Please copy exactly the lines from the one containing "(238.56 s to 239.60 s)" to the end of the entries, both included, and nothing else. Omit every picture.

*** Records for this task

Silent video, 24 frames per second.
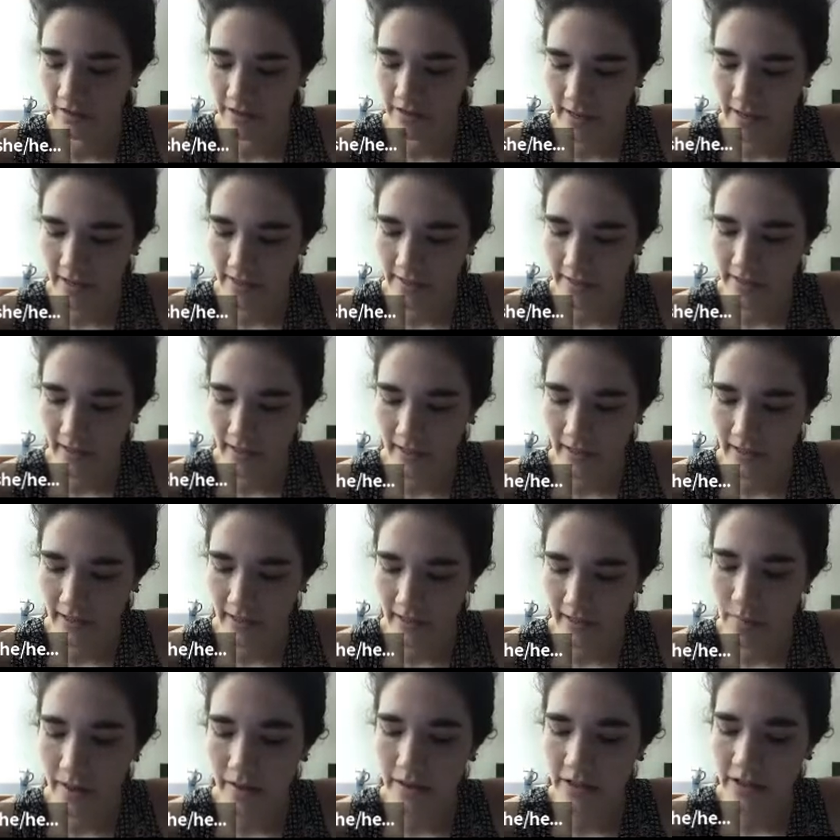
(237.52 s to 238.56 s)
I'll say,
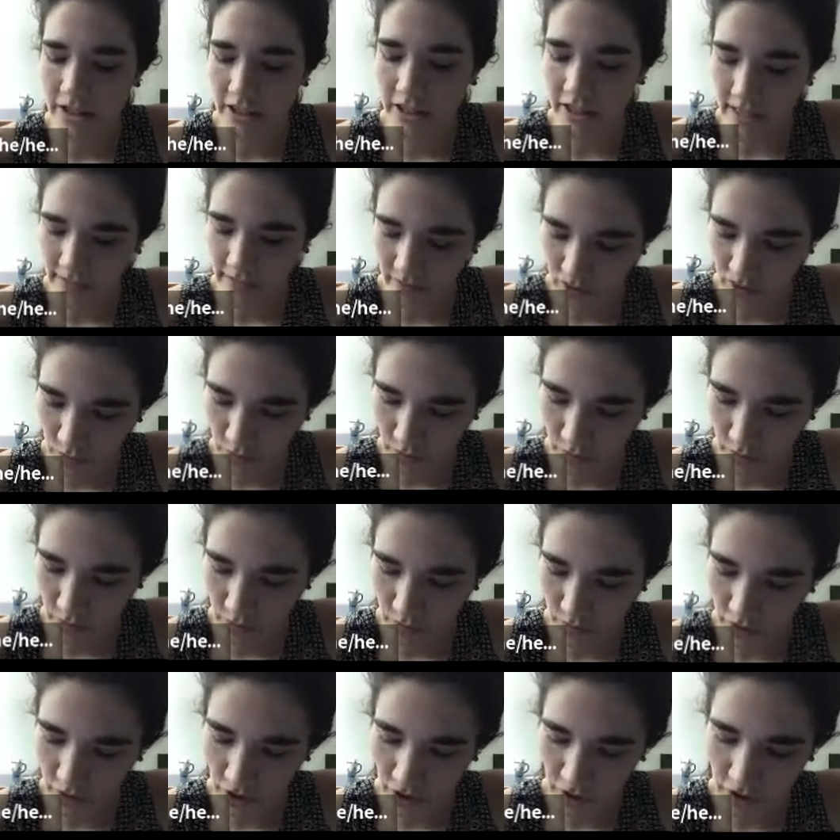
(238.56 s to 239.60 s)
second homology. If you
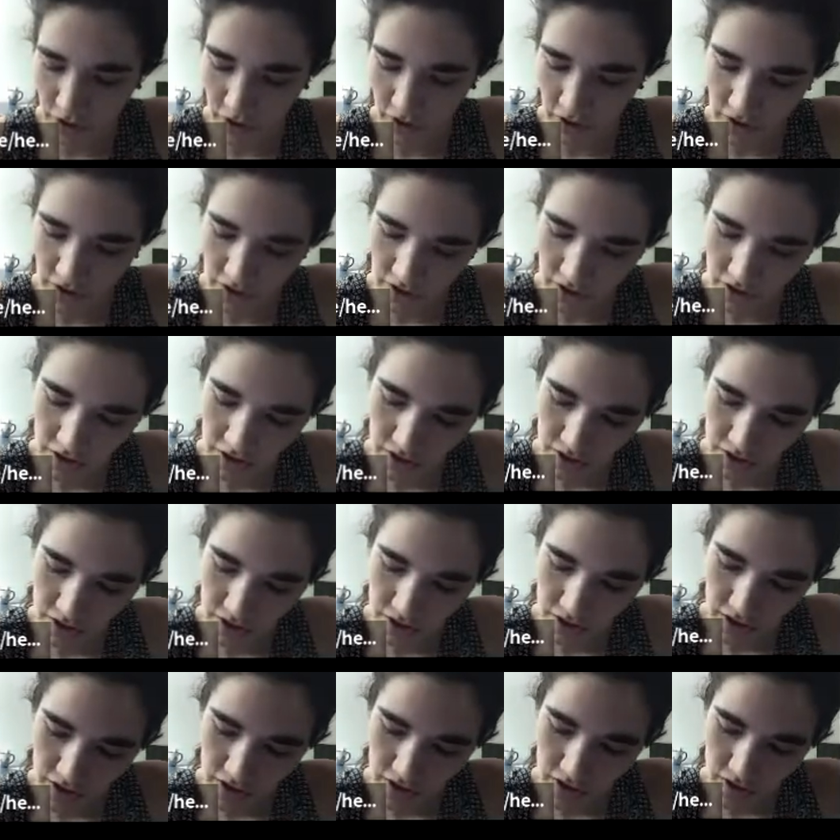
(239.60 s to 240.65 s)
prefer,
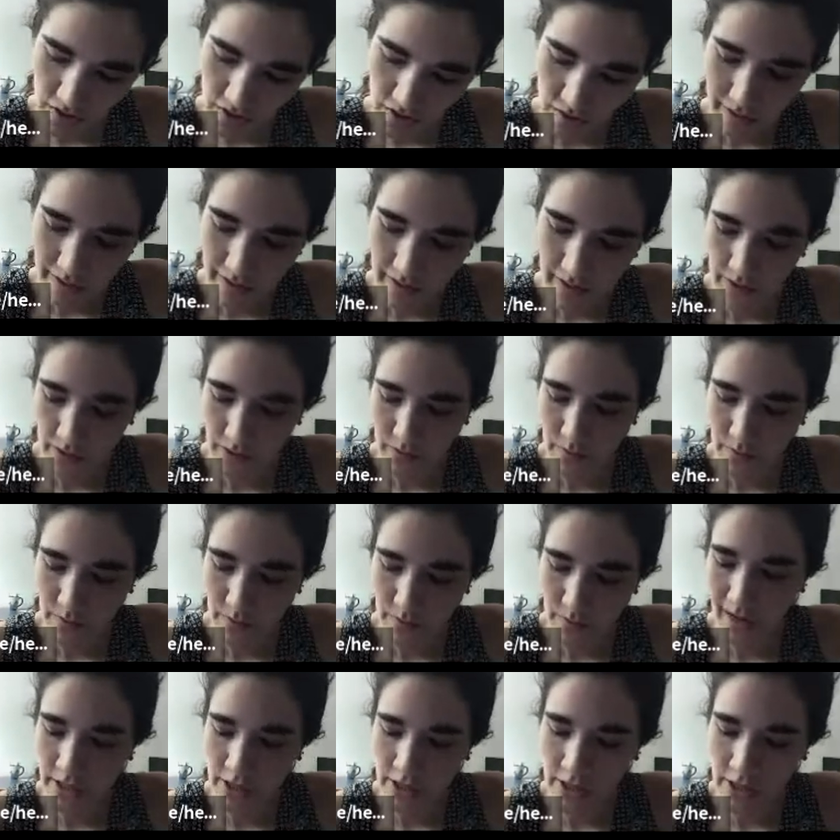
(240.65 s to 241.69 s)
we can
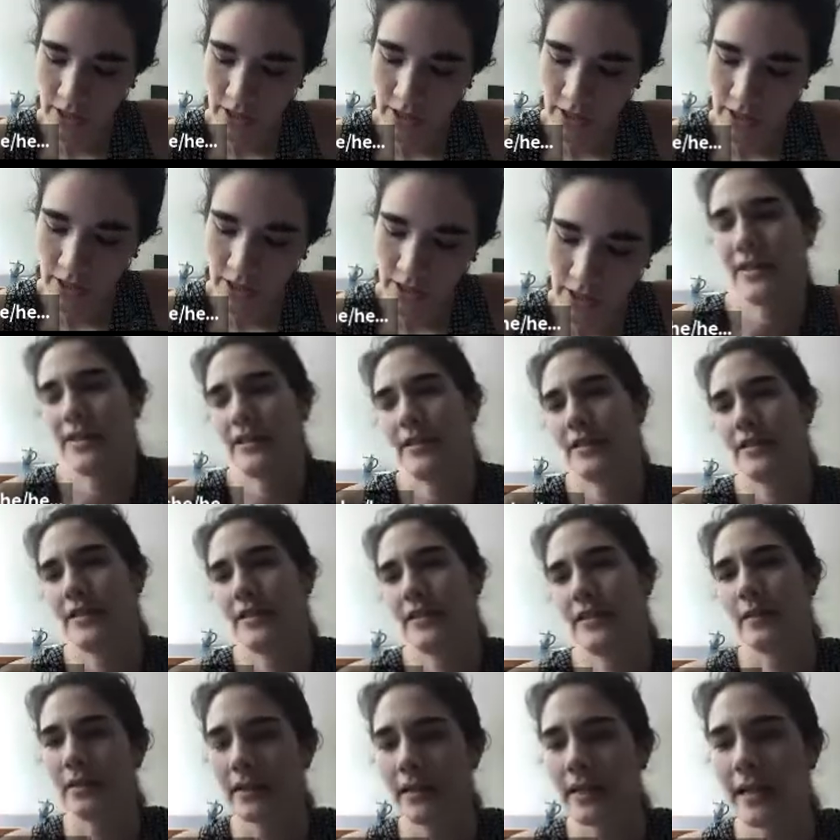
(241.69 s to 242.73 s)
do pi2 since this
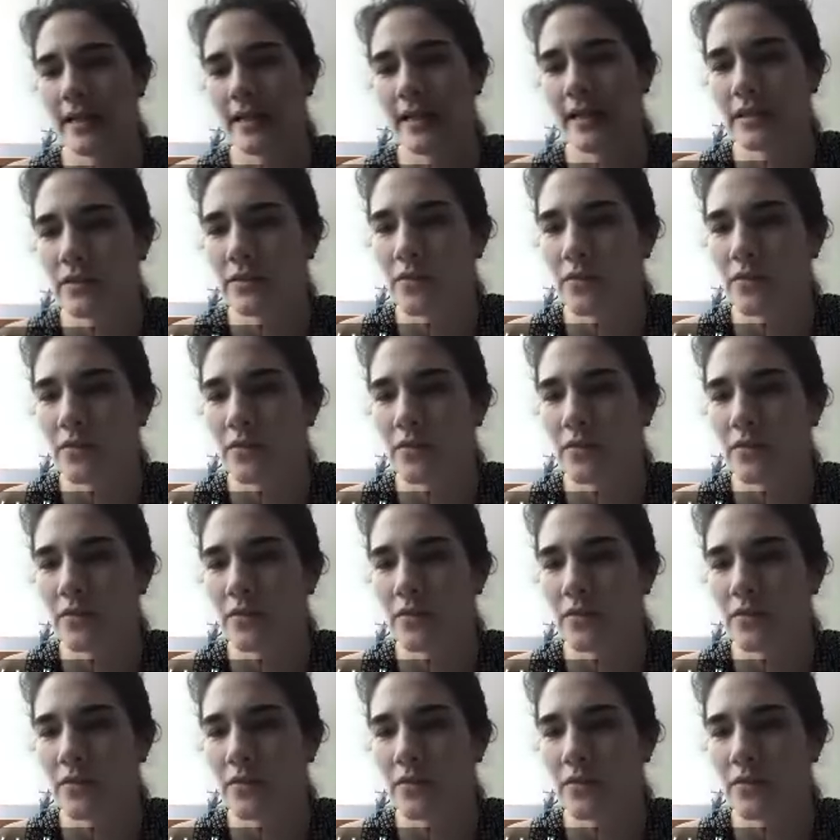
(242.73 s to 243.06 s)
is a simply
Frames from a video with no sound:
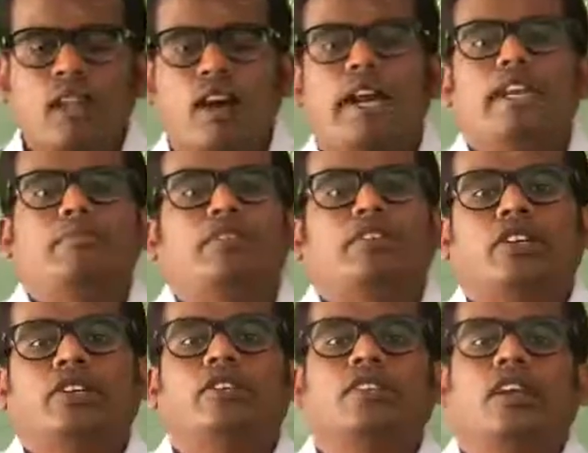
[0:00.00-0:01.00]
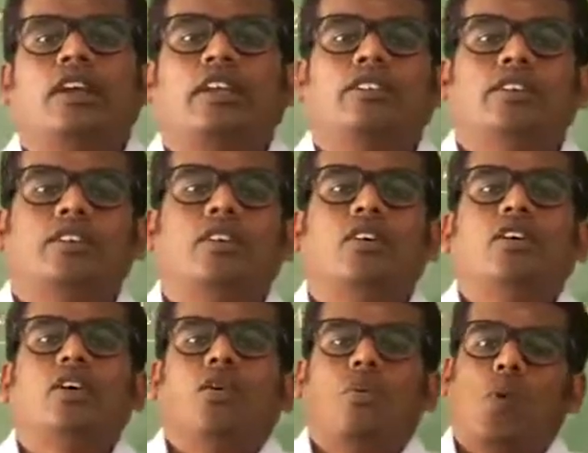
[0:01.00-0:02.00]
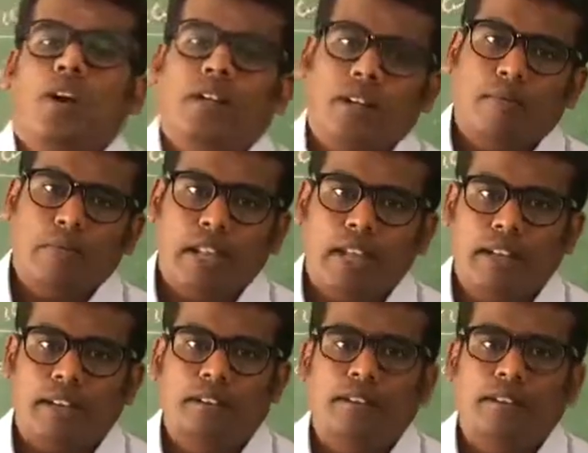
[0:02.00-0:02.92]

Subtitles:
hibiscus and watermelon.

******

Response:
(238.56 s to 239.60 s)
second homology. If you
(239.60 s to 240.65 s)
prefer,
(240.65 s to 241.69 s)
we can
(241.69 s to 242.73 s)
do pi2 since this
(242.73 s to 243.06 s)
is a simply
Frames from a video with no sound:
[0:00.00-0:01.00]
[0:01.00-0:02.00]
[0:02.00-0:02.92]

Subtitles:
hibiscus and watermelon.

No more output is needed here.